> TASK: This task calls for every entry below to be repeated exactly, without the pictures.

> DATASET EXCERPTS:
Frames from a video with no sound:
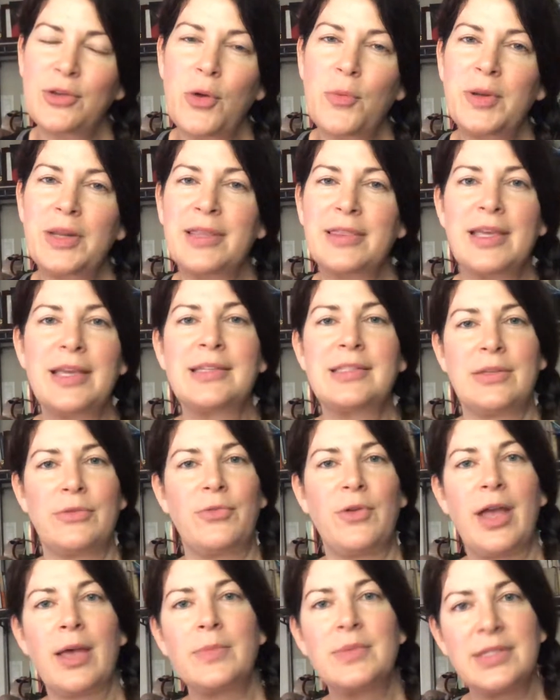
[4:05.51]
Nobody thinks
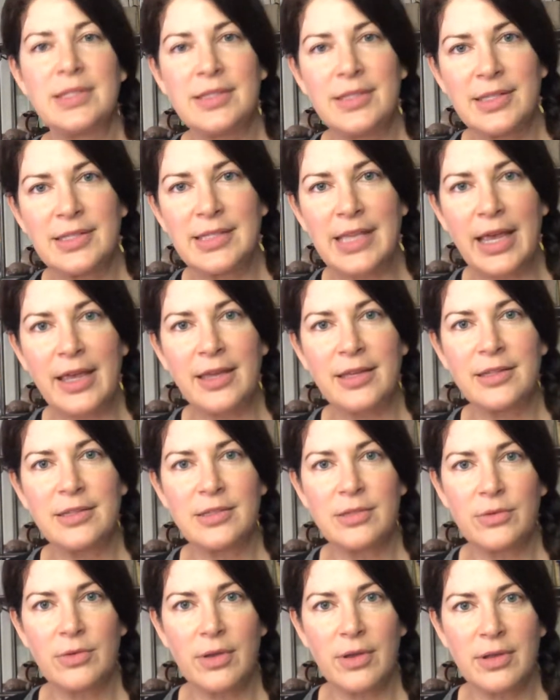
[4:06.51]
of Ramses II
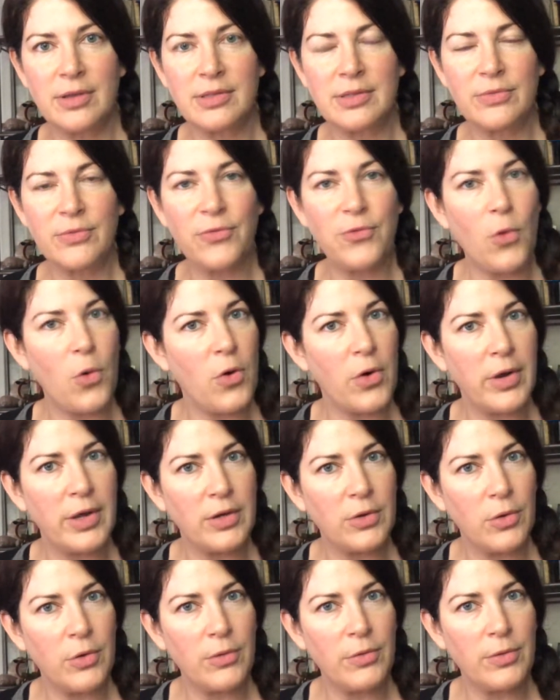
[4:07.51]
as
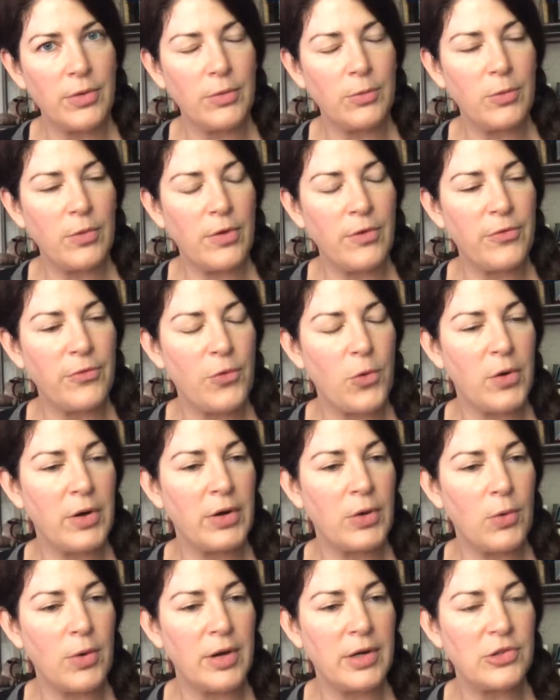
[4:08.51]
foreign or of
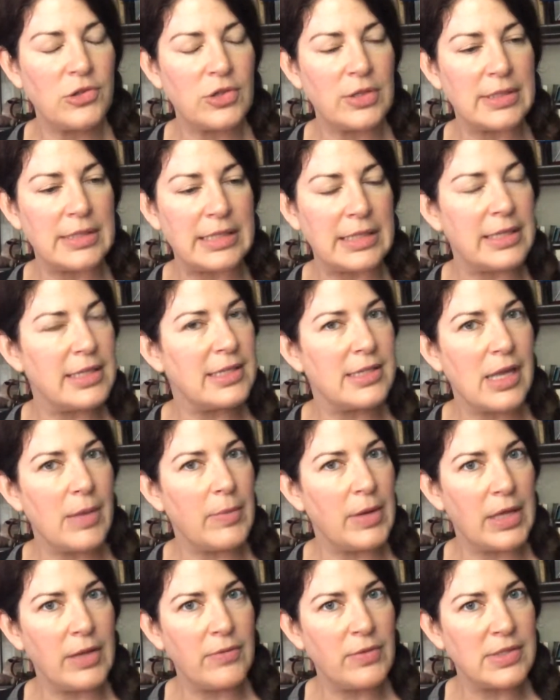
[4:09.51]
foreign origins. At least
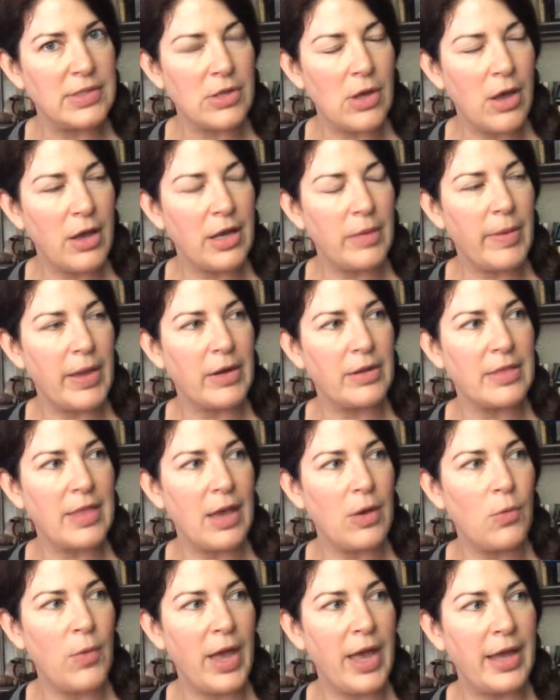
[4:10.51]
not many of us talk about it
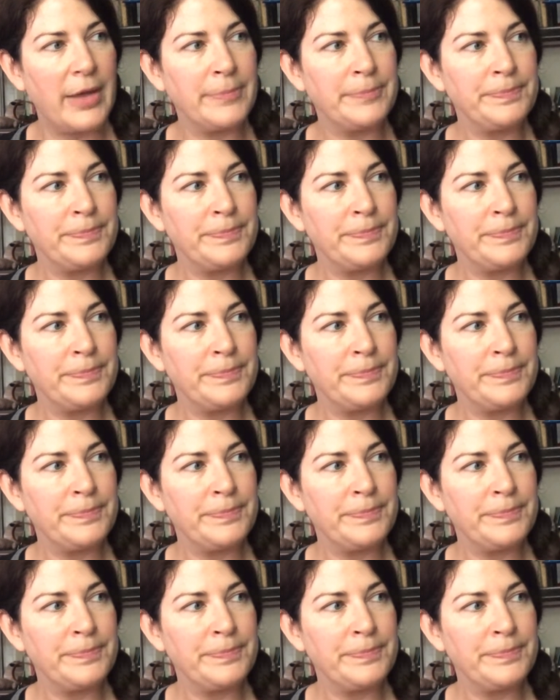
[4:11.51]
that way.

> ANSWER SECTION:
Frames from a video with no sound:
[4:05.51]
Nobody thinks
[4:06.51]
of Ramses II
[4:07.51]
as
[4:08.51]
foreign or of
[4:09.51]
foreign origins. At least
[4:10.51]
not many of us talk about it
[4:11.51]
that way.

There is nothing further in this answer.